# What is expected
Return every line of the records below verbatim, with no pictures in the copy.

# Saved entries
··········
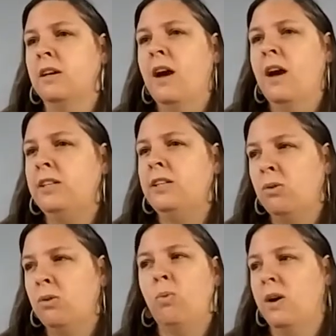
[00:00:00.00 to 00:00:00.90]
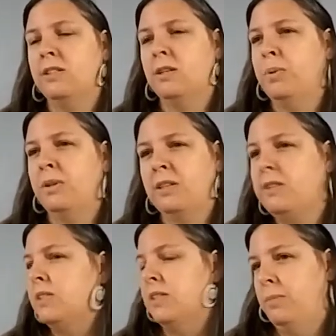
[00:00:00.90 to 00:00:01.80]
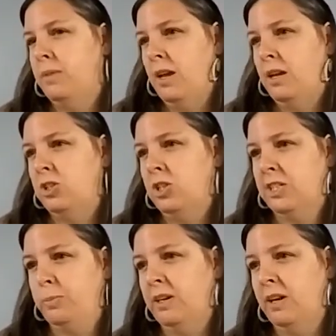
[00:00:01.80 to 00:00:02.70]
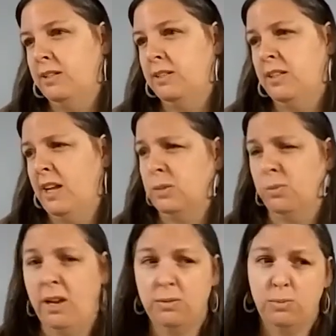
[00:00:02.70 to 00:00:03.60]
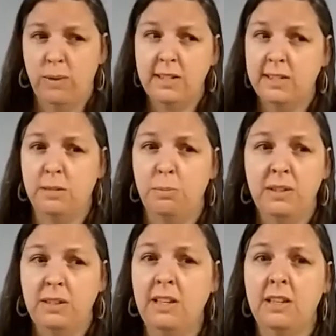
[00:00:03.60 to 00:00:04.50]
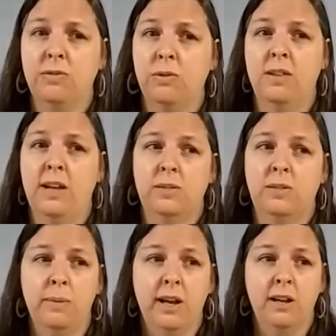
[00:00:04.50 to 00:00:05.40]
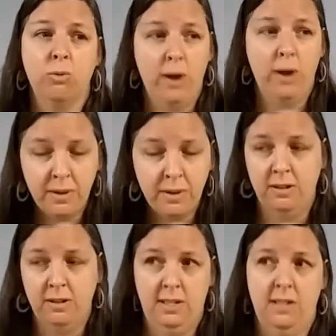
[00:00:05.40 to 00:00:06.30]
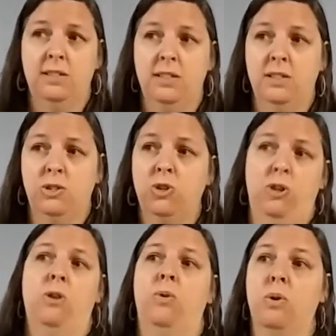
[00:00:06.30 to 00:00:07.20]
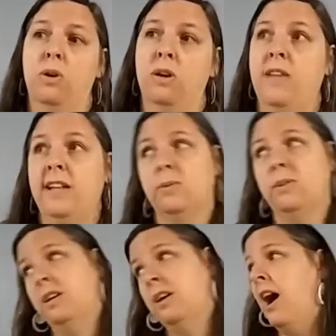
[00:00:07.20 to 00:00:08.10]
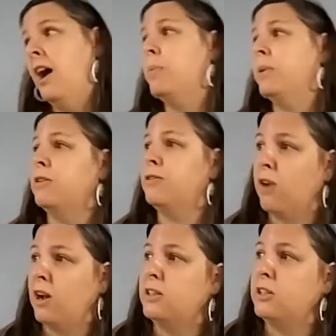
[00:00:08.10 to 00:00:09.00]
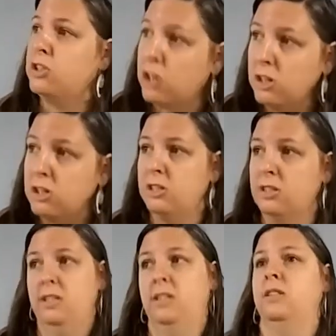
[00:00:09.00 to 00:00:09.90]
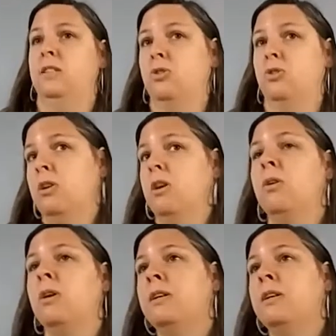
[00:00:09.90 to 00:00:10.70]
I don't want to believe something just because that's what I was raised to believe, or that's what my grandmother says is true, or that's what the guy up at the front at the church says is true.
··········
# Answer for the task
[00:00:00.00 to 00:00:00.90]
[00:00:00.90 to 00:00:01.80]
[00:00:01.80 to 00:00:02.70]
[00:00:02.70 to 00:00:03.60]
[00:00:03.60 to 00:00:04.50]
[00:00:04.50 to 00:00:05.40]
[00:00:05.40 to 00:00:06.30]
[00:00:06.30 to 00:00:07.20]
[00:00:07.20 to 00:00:08.10]
[00:00:08.10 to 00:00:09.00]
[00:00:09.00 to 00:00:09.90]
[00:00:09.90 to 00:00:10.70]
I don't want to believe something just because that's what I was raised to believe, or that's what my grandmother says is true, or that's what the guy up at the front at the church says is true.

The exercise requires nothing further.